Zugrunde liegt der Entscheidung eine Sachverhaltskonstellation, in der der Sozialleistungsträger der betroffenen Person seit dem 01.09.2023 lediglich vorläufig ergänzende Grundsicherungsleistungen bewilligt hatte, weil diese nicht ausreichend mitgewirkt habe, um ihre wirtschaftlichen Verhältnisse zu klären. Deshalb beantragte der Sozialleistungsträger beim zuständigen Betreuungsgericht die Bestellung eines Verfahrensvertreters nach § 15 Abs. 1 Nr. 4 SGB X, um eine endgültige Entscheidung über die Leistungsbewilligung für die Zeiträume ab dem 01.09.2023 herbeiführen zu können. Die Bestellung eines Verfahrensvertreters sei erforderlich, weil die betroffene Person ausweislich eines Sachverständigengutachtens an einer kombinierten Persönlichkeitsstörung mit zwanghaften schizoiden und paranoiden Anteilen leide, krankheitsbedingt nicht sachgerecht tätig werden könne und seine Fähigkeit, entsprechend einer gewonnenen Einsicht zu handeln, erheblich vermindert sei. Voraus gegangen war ein sozialgerichtliches Verfahren, in dem die betroffene Person in 2. Instanz obsiegte, wobei das Landessozialgericht in der Begründung seiner Entscheidung auf die Möglichkeit des § 15 Abs. 1 Nr. 4 SGB X hingewiesen hatte. Das zuständige Amtsgericht ordnete der betroffenen Person einen Mitarbeiter eines Betreuungsvereins als Vertreter in dem sozialrechtlichen und sozialgerichtlichen, bei Sozialgericht X und dem Landessozialgericht Y geführten Verfahren bei. Die von der betroffenen Person eingelegte Beschwerde wies das Landgericht zurück, wogegen sie erfolgreich Rechtsbeschwerde einlegte.

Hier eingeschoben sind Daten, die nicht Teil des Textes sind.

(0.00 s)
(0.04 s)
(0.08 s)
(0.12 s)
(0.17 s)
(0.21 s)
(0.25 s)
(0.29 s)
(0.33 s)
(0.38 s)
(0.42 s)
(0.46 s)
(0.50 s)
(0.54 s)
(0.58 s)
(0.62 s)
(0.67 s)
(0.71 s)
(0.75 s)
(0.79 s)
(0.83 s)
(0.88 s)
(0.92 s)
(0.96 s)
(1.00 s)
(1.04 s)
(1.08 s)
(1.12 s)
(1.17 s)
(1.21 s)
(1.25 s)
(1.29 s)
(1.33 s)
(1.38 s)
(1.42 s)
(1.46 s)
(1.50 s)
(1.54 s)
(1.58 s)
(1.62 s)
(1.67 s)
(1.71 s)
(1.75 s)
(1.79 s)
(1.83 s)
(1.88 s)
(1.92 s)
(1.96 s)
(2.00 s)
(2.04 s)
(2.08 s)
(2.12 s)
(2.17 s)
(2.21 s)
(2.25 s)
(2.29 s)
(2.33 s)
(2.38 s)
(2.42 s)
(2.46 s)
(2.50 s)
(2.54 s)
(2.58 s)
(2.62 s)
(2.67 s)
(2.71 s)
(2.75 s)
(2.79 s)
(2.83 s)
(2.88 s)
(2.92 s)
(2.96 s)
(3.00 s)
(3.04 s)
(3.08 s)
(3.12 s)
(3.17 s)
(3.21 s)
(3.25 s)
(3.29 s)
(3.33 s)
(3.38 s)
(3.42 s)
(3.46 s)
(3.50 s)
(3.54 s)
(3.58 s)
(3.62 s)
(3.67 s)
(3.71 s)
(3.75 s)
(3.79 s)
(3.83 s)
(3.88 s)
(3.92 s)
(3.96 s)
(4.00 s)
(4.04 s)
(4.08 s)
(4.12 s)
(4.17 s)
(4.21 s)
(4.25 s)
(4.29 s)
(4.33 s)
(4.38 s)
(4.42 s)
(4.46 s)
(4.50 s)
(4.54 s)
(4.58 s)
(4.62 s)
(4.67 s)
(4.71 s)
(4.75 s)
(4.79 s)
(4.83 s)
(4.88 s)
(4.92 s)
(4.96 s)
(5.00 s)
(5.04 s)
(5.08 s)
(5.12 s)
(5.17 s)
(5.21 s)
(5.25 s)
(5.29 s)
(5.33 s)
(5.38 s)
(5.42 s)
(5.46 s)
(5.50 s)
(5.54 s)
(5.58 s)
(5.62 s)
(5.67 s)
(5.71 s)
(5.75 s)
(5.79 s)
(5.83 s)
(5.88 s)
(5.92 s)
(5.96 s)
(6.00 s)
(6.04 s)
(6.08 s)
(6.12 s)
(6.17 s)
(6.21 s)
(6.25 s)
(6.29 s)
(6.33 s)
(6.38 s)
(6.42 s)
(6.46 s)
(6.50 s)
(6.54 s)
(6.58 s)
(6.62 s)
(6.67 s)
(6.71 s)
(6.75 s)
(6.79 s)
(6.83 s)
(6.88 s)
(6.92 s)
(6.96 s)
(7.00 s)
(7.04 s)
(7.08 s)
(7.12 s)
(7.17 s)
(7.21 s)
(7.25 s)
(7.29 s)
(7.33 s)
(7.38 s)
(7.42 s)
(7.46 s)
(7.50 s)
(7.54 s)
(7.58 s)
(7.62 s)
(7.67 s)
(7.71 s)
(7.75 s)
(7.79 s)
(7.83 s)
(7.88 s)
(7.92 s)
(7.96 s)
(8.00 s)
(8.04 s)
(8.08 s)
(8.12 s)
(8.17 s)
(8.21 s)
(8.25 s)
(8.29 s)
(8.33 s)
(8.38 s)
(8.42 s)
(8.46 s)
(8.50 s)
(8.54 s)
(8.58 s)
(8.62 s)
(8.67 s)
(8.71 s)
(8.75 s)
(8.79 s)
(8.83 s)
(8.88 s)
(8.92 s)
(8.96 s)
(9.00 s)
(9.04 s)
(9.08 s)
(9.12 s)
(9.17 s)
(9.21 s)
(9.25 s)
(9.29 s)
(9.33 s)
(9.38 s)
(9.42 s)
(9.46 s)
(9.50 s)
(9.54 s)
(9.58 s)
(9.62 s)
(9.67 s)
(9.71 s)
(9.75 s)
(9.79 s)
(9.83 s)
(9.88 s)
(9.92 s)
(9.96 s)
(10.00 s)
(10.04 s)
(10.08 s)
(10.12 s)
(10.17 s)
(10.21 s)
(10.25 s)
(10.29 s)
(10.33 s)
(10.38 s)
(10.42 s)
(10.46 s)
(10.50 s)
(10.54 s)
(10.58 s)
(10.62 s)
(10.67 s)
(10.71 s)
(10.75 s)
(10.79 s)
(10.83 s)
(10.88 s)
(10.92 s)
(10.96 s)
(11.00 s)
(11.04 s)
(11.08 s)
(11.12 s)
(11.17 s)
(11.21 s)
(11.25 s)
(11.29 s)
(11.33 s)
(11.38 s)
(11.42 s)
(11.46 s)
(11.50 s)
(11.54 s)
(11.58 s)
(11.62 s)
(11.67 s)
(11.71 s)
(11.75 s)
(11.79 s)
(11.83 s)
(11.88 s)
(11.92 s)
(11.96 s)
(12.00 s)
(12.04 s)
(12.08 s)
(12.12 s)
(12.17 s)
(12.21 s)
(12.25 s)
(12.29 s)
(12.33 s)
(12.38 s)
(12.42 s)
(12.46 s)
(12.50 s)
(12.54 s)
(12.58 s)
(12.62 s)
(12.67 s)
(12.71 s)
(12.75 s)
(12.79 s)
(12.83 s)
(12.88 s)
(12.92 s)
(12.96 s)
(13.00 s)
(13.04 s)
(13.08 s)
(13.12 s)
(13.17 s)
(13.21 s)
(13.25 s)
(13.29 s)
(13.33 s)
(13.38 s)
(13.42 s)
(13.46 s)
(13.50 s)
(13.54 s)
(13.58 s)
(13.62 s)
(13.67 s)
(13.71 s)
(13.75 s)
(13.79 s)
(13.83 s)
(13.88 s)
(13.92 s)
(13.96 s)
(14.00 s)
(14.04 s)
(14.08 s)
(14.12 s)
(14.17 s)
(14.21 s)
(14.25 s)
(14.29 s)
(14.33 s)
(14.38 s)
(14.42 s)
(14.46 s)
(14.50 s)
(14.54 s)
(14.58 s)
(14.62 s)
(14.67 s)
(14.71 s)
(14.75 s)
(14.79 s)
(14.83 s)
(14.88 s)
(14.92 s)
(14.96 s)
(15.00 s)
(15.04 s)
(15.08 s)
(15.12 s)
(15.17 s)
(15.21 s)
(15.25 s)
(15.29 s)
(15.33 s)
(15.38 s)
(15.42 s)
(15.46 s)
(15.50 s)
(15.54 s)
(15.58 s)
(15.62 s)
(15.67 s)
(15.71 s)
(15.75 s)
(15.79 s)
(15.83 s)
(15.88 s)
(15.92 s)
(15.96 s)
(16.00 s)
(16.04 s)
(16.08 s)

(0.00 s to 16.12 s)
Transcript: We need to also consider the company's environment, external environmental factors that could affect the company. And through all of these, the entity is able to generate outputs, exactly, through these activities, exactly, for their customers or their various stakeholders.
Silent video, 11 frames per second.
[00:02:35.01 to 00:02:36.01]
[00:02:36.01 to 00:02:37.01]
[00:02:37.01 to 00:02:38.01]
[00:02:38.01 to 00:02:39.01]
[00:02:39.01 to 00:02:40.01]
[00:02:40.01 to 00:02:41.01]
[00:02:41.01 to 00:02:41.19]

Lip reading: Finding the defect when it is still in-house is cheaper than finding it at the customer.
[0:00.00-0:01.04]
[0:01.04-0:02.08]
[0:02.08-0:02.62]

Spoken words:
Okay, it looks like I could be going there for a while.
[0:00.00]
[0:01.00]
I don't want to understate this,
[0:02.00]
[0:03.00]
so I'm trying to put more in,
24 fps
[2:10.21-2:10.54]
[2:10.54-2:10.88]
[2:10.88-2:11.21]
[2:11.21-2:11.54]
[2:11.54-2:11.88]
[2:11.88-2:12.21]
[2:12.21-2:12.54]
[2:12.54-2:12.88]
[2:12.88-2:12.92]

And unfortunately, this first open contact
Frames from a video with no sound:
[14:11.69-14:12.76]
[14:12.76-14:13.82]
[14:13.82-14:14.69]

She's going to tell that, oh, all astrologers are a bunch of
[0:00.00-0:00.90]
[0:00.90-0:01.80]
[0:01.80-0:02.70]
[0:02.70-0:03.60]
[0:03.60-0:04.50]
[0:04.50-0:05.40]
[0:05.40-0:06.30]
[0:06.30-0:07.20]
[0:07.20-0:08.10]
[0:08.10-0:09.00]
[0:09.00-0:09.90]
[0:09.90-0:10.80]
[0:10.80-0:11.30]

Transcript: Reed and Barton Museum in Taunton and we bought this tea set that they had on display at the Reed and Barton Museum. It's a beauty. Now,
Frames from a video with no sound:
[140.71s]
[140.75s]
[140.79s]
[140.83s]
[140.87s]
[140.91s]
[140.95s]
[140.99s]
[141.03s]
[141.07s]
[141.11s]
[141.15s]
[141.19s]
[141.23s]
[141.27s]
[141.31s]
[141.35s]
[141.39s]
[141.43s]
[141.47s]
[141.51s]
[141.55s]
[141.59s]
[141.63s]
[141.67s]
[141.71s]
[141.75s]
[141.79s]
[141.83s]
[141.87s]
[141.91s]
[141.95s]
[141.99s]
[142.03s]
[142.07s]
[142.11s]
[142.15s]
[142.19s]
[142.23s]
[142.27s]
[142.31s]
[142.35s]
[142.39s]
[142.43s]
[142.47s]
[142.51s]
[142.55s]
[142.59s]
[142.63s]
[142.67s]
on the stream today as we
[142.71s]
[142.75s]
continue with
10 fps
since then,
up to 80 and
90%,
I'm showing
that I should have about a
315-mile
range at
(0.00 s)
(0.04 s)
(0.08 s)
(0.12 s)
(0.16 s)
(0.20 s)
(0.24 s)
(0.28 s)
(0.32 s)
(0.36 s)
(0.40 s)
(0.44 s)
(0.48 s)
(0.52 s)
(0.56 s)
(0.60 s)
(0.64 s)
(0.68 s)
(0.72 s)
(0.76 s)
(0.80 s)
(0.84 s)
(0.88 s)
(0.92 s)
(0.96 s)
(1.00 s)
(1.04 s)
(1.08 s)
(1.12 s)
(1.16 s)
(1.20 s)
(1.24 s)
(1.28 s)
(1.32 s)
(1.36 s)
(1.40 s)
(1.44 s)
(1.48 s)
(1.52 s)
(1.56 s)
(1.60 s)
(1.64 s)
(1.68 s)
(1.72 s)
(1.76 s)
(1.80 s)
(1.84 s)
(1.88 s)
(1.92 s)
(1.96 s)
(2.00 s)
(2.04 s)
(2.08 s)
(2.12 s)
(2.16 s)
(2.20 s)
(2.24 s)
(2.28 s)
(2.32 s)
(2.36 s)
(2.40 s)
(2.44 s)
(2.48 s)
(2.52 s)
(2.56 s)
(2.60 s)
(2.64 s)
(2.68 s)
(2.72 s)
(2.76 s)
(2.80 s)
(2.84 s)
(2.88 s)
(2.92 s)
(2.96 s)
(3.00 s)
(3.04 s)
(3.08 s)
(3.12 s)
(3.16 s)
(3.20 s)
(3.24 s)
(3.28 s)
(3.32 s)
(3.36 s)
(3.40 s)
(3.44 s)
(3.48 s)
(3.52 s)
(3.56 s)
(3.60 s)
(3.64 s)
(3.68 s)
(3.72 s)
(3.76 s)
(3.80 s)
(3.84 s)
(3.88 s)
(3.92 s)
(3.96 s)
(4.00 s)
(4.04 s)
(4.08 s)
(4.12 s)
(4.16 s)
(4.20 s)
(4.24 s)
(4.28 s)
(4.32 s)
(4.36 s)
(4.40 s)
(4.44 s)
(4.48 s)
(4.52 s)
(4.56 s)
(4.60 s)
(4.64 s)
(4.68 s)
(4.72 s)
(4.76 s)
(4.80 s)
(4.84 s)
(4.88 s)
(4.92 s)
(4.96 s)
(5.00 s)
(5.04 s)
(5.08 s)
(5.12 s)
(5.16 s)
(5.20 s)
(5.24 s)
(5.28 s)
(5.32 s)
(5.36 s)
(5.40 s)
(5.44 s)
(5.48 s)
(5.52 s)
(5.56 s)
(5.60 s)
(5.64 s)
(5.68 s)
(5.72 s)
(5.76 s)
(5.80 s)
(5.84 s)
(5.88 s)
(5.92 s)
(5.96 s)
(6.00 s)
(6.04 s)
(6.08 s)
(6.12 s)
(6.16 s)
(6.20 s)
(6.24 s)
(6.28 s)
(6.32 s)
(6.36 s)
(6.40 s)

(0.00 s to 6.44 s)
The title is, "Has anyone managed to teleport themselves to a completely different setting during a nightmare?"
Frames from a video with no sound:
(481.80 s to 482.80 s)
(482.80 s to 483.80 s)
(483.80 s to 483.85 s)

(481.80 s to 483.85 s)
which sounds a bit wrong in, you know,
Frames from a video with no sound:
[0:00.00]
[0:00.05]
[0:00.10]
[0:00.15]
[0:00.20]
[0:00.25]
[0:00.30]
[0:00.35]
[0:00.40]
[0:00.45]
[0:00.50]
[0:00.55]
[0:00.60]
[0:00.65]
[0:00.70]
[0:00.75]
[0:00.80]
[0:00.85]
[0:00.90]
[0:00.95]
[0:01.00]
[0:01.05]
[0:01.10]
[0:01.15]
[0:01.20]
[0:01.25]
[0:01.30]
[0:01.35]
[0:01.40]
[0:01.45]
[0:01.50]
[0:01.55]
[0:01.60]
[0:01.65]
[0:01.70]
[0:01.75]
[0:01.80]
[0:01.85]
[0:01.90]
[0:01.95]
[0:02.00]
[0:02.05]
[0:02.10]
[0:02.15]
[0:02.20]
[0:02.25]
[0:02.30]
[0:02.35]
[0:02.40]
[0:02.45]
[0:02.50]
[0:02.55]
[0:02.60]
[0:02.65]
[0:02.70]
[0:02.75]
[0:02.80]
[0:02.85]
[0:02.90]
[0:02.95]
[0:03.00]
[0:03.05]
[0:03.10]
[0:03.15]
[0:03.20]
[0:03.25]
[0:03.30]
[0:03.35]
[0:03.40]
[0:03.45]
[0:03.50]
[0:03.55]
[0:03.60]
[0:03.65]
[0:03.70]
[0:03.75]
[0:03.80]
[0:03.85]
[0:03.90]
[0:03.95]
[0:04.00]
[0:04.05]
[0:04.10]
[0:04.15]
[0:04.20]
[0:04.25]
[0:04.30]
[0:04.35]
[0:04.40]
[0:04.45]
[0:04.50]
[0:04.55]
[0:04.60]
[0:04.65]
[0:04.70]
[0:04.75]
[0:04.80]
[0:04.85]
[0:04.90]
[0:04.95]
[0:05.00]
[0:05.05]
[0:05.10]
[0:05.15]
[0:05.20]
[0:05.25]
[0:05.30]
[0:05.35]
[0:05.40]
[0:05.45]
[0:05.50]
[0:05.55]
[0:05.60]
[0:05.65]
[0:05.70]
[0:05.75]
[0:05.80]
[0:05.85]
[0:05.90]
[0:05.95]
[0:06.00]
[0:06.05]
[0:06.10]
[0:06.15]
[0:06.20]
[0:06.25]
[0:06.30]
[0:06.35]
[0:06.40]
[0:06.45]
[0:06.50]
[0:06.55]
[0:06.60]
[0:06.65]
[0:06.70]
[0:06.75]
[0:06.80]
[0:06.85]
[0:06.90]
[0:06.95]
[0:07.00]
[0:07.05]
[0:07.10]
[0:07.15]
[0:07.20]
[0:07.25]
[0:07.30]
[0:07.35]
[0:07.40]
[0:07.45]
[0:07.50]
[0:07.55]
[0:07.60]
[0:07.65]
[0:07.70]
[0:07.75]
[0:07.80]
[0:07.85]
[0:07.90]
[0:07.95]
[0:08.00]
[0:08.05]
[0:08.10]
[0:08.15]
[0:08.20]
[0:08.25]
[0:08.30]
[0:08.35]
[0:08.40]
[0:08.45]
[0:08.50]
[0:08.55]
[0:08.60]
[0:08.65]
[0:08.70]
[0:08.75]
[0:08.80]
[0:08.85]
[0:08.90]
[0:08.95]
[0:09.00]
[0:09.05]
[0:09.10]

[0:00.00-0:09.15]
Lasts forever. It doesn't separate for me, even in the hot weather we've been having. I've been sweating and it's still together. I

Zunächst führt der BGH aus, dass die Rechtsbeschwerde auch ohne Zulassung durch das Beschwerdegericht zulässig ist. Das gelte – anders als in Verfahren auf die Bestellung eines Pflegers für einen Volljährigen nach der Rechtslage vor dem 01.01.2023 – deshalb, weil nach § 15 Abs. 4 SGB X in Fällen des Abs. 1 Nr. 4 die Vorschriften über die Betreuung entsprechend gelten. Diese Verweisung erfasse neben dem materiellen Betreuungsrecht nicht nur das für Betreuungssachen maßgebliche Verfahrensrecht nach den §§ 271 – 311 FamFG, sondern folgerichtig auch die Vorschriften im allgemeinen Teil des FamFG, soweit darin spezielle Bestimmungen für Betreuungssachen enthalten sind. Eine solche Bestimmung stellt insbesondere § 70 Abs. 3 Satz 1 Nr. 1 FamFG mit seiner Regelung zur Zulassungsfreiheit einer Rechtsbeschwerde in Betreuungssachen dar.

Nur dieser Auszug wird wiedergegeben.